Plantes anti-moustiques qui attirent les papillons : le secret
des paysagistes

Des soirées d’été rangées au placard à cause des piqûres ?
Depuis qu’il a gagné du terrain, le moustique
tigre
s’invite jusque sur les terrasses, discret mais bien
présent. L’Anses rappelle qu’en 2025, il était implanté dans
81 départements de France métropolitaine, et qu’il
peut transmettre des virus comme la dengue, le Zika ou le
chikungunya. Signe distinctif utile au jardin : il est diurne et
silencieux, plus petit qu’une pièce de 1 centime. Il vit surtout
dehors.

Face à lui, une approche paysagiste fait la différence : créer
un bouclier olfactif localisé autour de la zone de vie, tout en
déportant l’attraction des insectes pollinisateurs vers un massif
éloigné. Objectif, profiter du jardin de mai à
octobre
sans renoncer à la biodiversité. L’idée n’est pas
d’asperger d’insecticide, mais d’orchestrer les odeurs et les
distances. Tout se joue à quelques mètres.

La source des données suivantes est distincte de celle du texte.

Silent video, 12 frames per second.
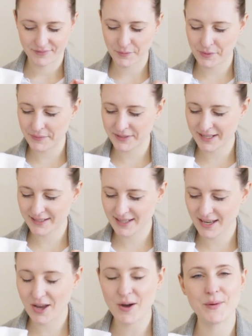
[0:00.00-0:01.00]
what was I
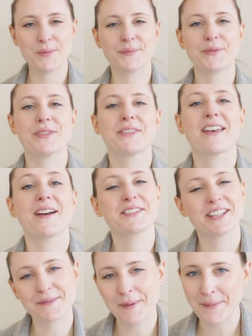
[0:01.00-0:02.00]
saying? Oh, I
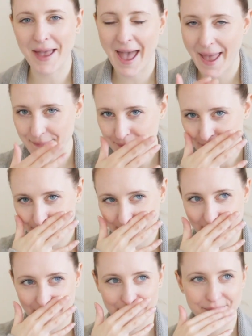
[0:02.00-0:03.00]
was talking about my hat.
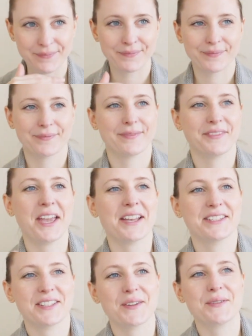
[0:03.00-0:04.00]
Yeah,
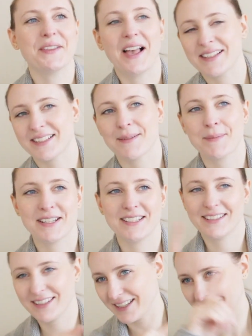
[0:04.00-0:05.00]
so the last time I
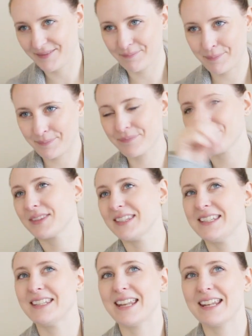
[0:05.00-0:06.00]
did the
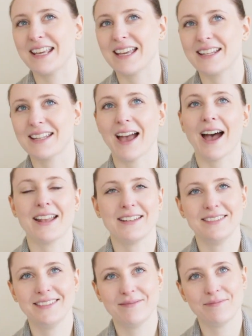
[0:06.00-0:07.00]
knitting it, I
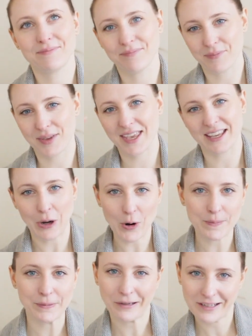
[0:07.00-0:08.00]

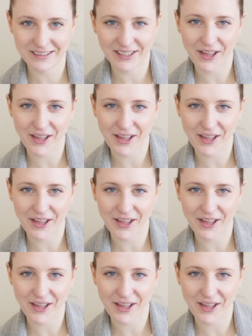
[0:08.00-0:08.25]
incorporated the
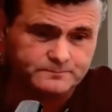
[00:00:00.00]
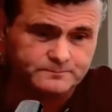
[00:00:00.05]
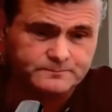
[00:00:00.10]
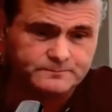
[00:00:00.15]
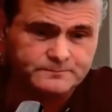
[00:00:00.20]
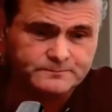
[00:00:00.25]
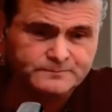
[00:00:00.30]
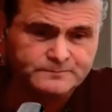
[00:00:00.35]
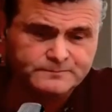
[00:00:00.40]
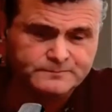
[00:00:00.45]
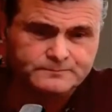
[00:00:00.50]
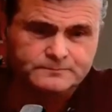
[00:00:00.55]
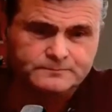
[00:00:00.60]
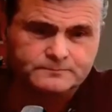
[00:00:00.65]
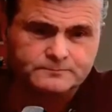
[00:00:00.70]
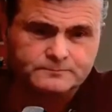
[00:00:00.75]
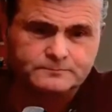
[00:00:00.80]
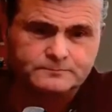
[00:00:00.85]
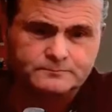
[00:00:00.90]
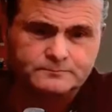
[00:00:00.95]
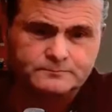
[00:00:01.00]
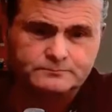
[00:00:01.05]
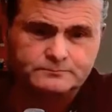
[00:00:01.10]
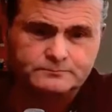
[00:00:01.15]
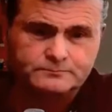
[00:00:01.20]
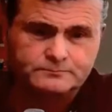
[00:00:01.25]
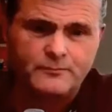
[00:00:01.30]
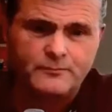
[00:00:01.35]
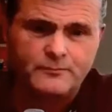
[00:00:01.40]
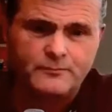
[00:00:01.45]

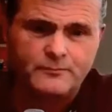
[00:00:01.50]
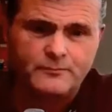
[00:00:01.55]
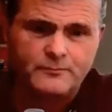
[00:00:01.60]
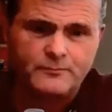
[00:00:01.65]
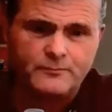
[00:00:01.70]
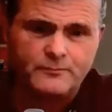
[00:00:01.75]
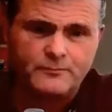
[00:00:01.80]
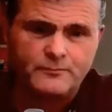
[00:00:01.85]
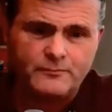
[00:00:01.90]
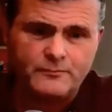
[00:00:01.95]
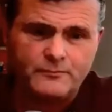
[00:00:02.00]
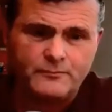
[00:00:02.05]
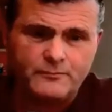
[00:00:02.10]
(no one is talking)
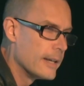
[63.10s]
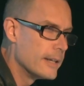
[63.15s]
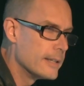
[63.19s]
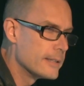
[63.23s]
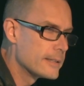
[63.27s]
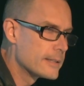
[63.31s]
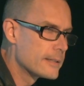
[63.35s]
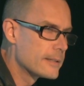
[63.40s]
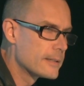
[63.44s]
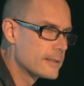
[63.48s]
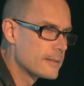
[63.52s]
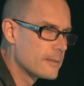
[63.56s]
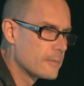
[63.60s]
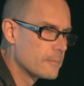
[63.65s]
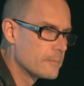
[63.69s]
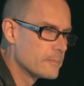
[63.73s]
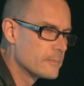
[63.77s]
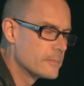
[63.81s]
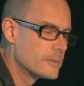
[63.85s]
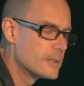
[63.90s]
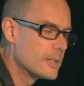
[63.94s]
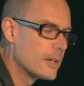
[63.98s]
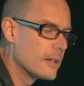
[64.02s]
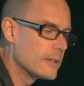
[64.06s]
And it's
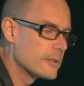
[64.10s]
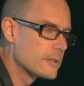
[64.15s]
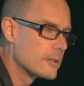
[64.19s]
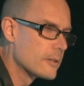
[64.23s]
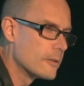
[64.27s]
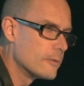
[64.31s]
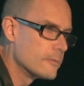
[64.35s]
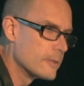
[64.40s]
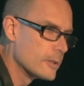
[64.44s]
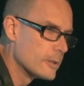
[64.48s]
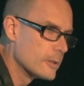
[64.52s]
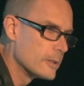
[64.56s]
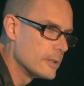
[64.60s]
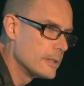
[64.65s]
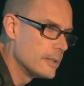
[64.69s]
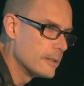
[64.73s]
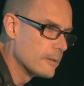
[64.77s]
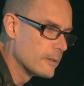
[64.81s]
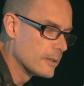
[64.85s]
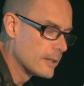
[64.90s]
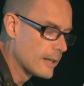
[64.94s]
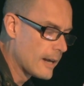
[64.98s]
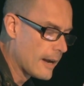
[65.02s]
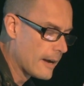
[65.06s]
just over a
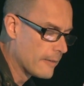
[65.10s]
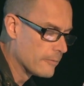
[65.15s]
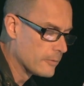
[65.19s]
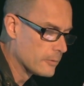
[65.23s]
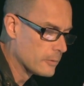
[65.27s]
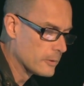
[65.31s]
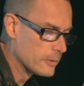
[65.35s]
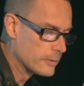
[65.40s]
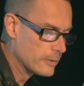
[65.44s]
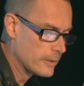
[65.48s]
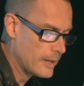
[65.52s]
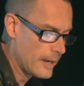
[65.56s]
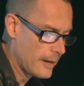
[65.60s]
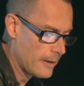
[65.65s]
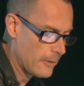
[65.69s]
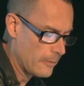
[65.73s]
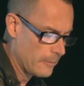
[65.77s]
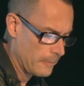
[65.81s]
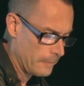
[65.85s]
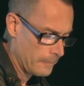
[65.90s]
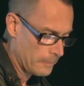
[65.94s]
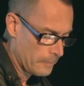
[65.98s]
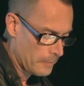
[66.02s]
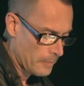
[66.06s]
year and a half old now.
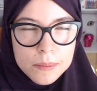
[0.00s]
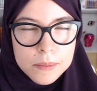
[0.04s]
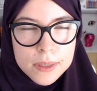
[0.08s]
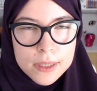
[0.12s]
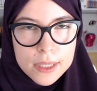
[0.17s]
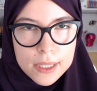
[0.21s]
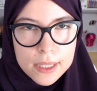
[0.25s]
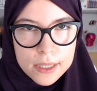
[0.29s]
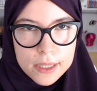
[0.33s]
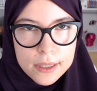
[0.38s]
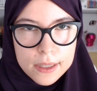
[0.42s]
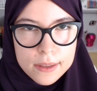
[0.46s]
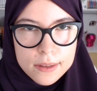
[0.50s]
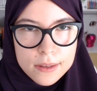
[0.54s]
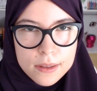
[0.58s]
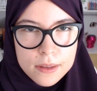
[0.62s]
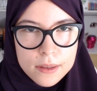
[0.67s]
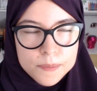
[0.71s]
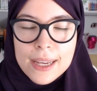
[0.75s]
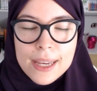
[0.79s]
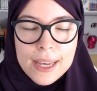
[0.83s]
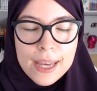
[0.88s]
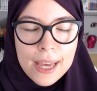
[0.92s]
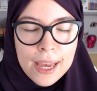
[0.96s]
settings.
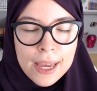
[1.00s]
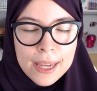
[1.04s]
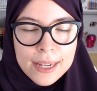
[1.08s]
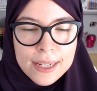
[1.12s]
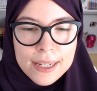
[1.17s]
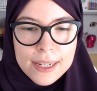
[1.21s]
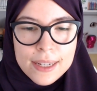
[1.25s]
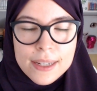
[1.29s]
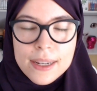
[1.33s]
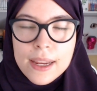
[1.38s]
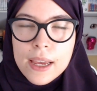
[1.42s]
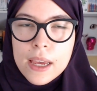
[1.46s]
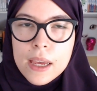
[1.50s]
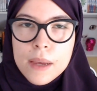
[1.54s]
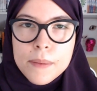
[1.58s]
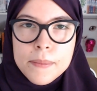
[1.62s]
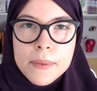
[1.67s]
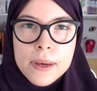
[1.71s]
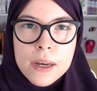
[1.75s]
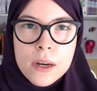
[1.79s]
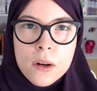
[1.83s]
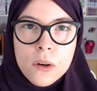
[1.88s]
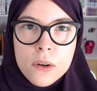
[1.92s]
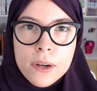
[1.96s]
And it came
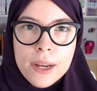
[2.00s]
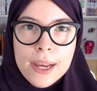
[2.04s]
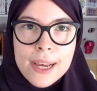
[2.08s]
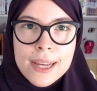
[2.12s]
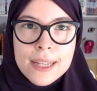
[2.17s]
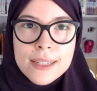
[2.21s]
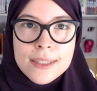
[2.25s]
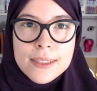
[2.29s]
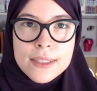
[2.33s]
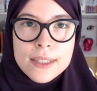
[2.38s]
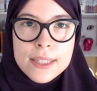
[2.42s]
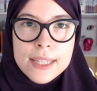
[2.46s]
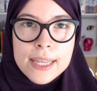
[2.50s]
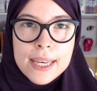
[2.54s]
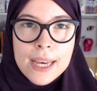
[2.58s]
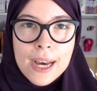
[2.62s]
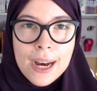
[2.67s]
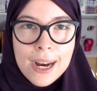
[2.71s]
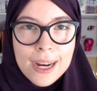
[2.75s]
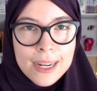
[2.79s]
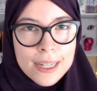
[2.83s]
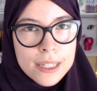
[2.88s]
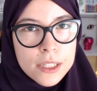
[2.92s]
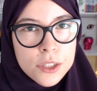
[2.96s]
out as the
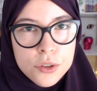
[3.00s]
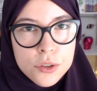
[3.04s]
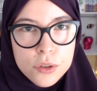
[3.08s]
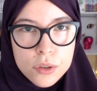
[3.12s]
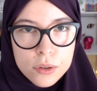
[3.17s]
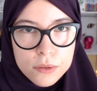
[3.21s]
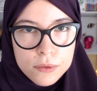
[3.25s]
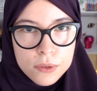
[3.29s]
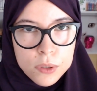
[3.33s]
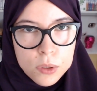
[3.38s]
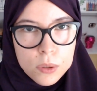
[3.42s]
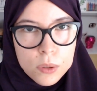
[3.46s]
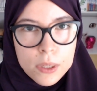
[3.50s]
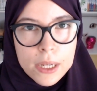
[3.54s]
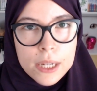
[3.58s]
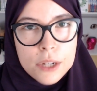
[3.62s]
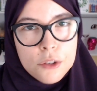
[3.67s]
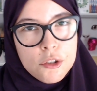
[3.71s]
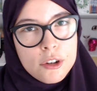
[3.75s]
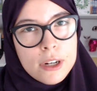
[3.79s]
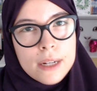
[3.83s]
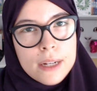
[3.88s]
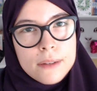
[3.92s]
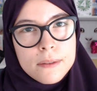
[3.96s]
highest reviewed
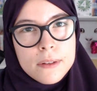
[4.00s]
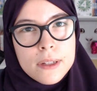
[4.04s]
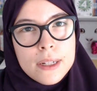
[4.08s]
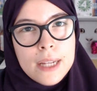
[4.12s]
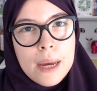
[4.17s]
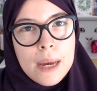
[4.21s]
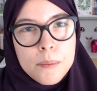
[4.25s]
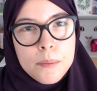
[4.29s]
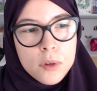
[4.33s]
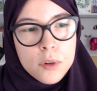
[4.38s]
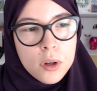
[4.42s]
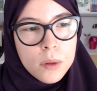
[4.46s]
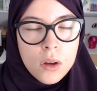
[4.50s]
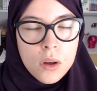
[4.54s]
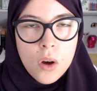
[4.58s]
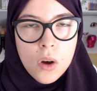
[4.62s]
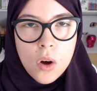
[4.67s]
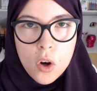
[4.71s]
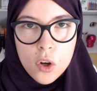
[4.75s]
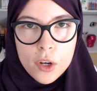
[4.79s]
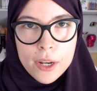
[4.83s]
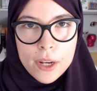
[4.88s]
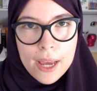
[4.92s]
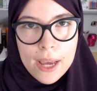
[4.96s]
entry-level laptop
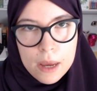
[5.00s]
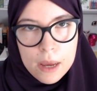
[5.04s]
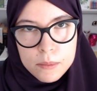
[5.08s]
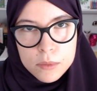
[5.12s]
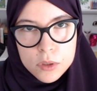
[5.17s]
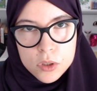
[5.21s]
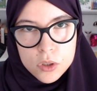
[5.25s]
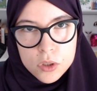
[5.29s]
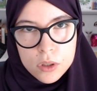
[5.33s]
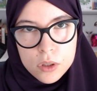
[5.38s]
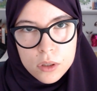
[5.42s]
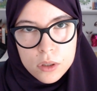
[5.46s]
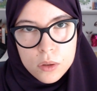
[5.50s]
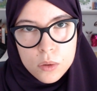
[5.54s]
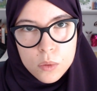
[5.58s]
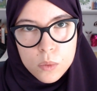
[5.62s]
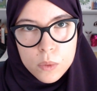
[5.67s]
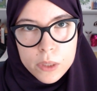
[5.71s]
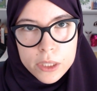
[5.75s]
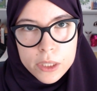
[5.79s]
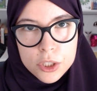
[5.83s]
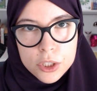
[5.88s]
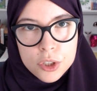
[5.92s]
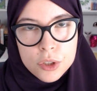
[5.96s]
on Amazon,
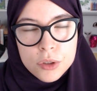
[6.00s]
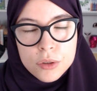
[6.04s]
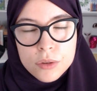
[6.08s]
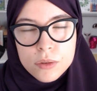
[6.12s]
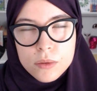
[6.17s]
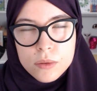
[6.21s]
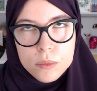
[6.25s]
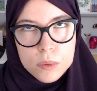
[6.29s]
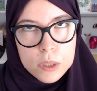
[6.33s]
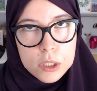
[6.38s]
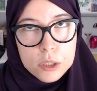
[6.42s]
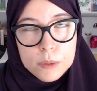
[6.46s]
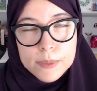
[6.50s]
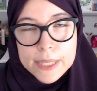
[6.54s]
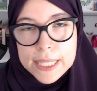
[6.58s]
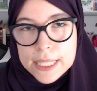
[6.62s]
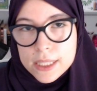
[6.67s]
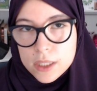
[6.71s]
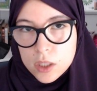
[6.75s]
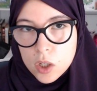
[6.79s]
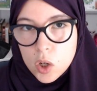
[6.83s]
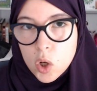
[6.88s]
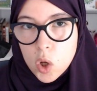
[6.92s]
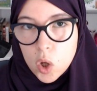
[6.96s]
which
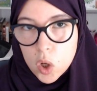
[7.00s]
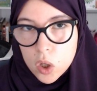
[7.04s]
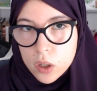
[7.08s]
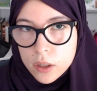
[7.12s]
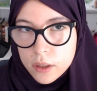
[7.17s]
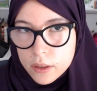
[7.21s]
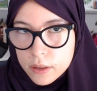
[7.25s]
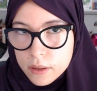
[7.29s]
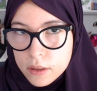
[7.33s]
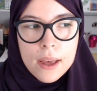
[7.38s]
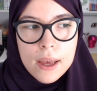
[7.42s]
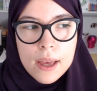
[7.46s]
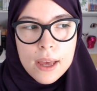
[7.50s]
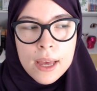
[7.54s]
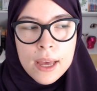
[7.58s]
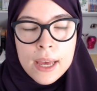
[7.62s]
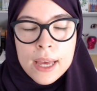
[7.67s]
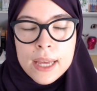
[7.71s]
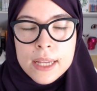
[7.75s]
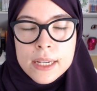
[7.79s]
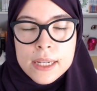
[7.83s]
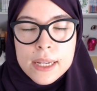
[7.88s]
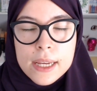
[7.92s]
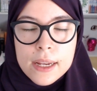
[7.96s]
means a lot.
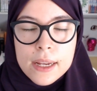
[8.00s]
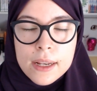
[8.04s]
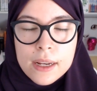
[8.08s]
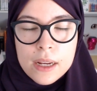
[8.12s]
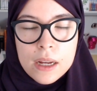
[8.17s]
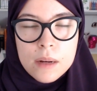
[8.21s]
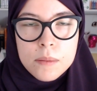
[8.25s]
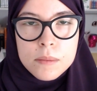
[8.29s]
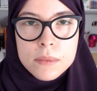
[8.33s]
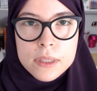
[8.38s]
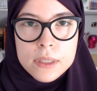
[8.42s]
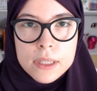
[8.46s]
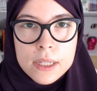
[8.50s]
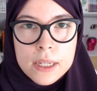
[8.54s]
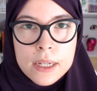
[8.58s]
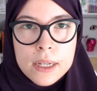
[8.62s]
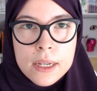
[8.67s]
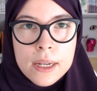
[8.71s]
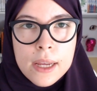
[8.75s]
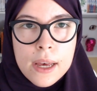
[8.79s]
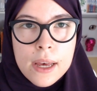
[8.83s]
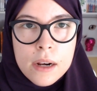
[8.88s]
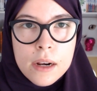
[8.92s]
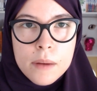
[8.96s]
And it comes
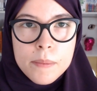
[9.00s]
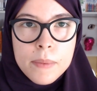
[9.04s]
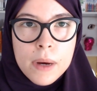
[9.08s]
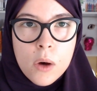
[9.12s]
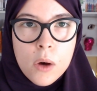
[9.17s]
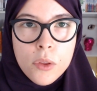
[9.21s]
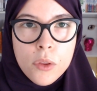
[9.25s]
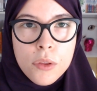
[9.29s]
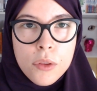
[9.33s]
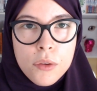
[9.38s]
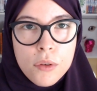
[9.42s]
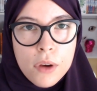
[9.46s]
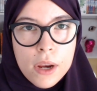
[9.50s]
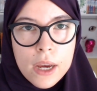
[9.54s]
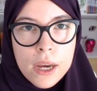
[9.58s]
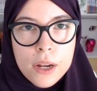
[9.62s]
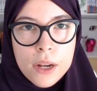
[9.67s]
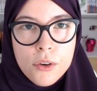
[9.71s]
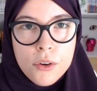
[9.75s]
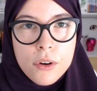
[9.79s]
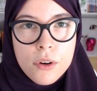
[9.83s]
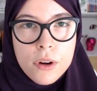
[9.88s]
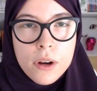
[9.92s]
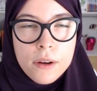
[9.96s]
in at about
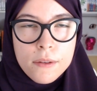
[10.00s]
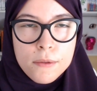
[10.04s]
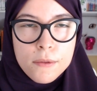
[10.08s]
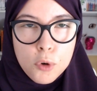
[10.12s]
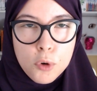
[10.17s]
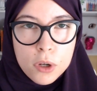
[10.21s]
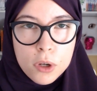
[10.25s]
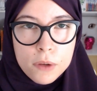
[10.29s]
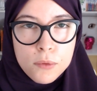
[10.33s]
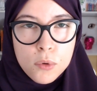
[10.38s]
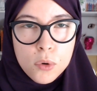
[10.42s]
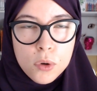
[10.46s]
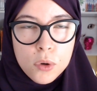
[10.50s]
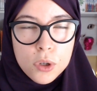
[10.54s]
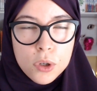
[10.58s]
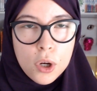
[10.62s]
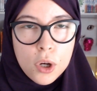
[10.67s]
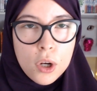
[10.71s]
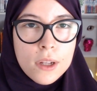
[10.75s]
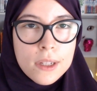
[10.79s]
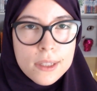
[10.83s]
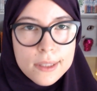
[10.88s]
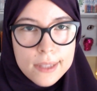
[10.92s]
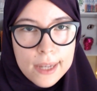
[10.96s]

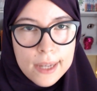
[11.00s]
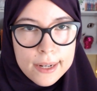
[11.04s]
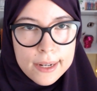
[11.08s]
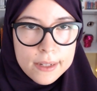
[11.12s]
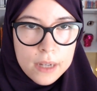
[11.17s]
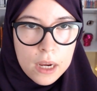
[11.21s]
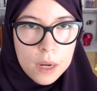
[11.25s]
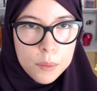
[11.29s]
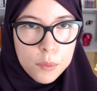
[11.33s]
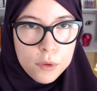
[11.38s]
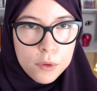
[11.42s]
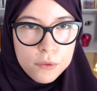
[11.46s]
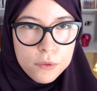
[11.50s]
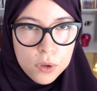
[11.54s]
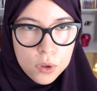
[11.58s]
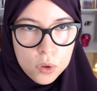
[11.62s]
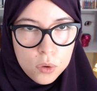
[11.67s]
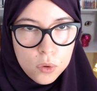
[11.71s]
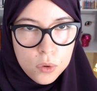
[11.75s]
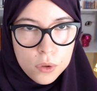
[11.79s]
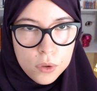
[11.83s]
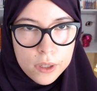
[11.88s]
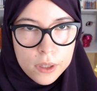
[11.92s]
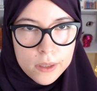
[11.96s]
$344 at time of
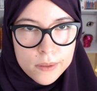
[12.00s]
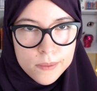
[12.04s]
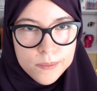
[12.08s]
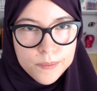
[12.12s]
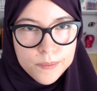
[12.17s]
recording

Duo gagnant : Pélargonium odorant et Buddleja davidii

Le cœur de la méthode repose sur le Pélargonium
odorant
(géranium rosat). Son feuillage libère du
citronellol qui sature les récepteurs olfactifs
des moustiques et brouille la détection du CO₂ humain. Résultat, un
véritable bouclier olfactif se crée dans un rayon d’environ
1 à 2 mètres autour des pots. Placez‑les aux
points stratégiques : rebords de fenêtres, encadrement de
porte‑fenêtre, centre de la table. Juste avant de vous installer,
froissez légèrement quelques feuilles pour “activer” les
huiles.

En miroir, l’arbre aux papillons, le
Buddleja davidii, fonctionne comme pôle
d’attraction. Son nectar riche en saccharose agit comme un aimant
pour les papillons diurnes. Plantez‑le en plein soleil, en pleine
terre, à au moins 3 mètres de votre coin repas
pour attirer le ballet coloré loin de la table. Autour, complétez
avec des fleurs nectarifères en masses (zinnias, cosmos,
échinacées, asclépiades) et quelques herbes mellifères comme la
lavande, la menthe ou l’origan.

Mettre les moustiques à la diète, soigner l’accueil des
papillons

Sans hygiène anti‑eaux stagnantes, aucun aménagement ne tient.
Coupelles sous pots, vases, seaux, bidons, gouttières encrassées :
ces réservoirs sont des gîtes larvaires parfaits, une femelle
pouvant pondre plusieurs centaines d’œufs. Ici, cap sur la règle
d’or : « l’effort d’élimination des lieux de ponte est essentiel »,
rappelle l’Agence nationale de sécurité sanitaire (Anses, source :
anses.fr). Videz les coupelles 2 fois par semaine,
rangez à l’abri tout contenant et couvrez les récupérateurs
d’eau.

Pour choyer les papillons, misez sur un emplacement en plein
soleil au moins 6 heures par jour, à l’abri du
vent, dans un sol bien drainé enrichi de compost. Regroupez les
floraisons par masses, échelonnez les périodes de floraison et
installez quelques pierres plates où ils pourront se réchauffer.
Évitez les pesticides chimiques qui déciment aussi les
pollinisateurs. Arrosez régulièrement pour maintenir des plantes
saines et florifères, plus attractives.

Que faire si les moustiques insistent
malgré tout ?

Renforcez la stratégie végétale par des protections simples :
vêtements longs, amples et clairs, moustiquaires, et répulsifs
cutanés en respectant les précautions d’emploi. Gardez en tête que
le moustique tigre est « Silencieux et diurne » : il pique surtout le
matin et le soir, quand on s’attable. Si besoin, déplacez
temporairement vos pots pour densifier la bulle olfactive autour
des convives, notamment aux heures les plus actives.

Sur une terrasse très exposée, la mise en place est rapide :
ceinture de pots de Pélargoniums odorants autour de la table et des
accès, Buddleja en plein soleil à distance, pas d’eau stagnante à
proximité. Anecdote de terrain issue du protocole maison : pour une
protection express, frottez une feuille de Pélargonium entre vos
mains puis sur chevilles et poignets, l’effet répulsif dure environ
45 minutes. Simple, et complémentaire.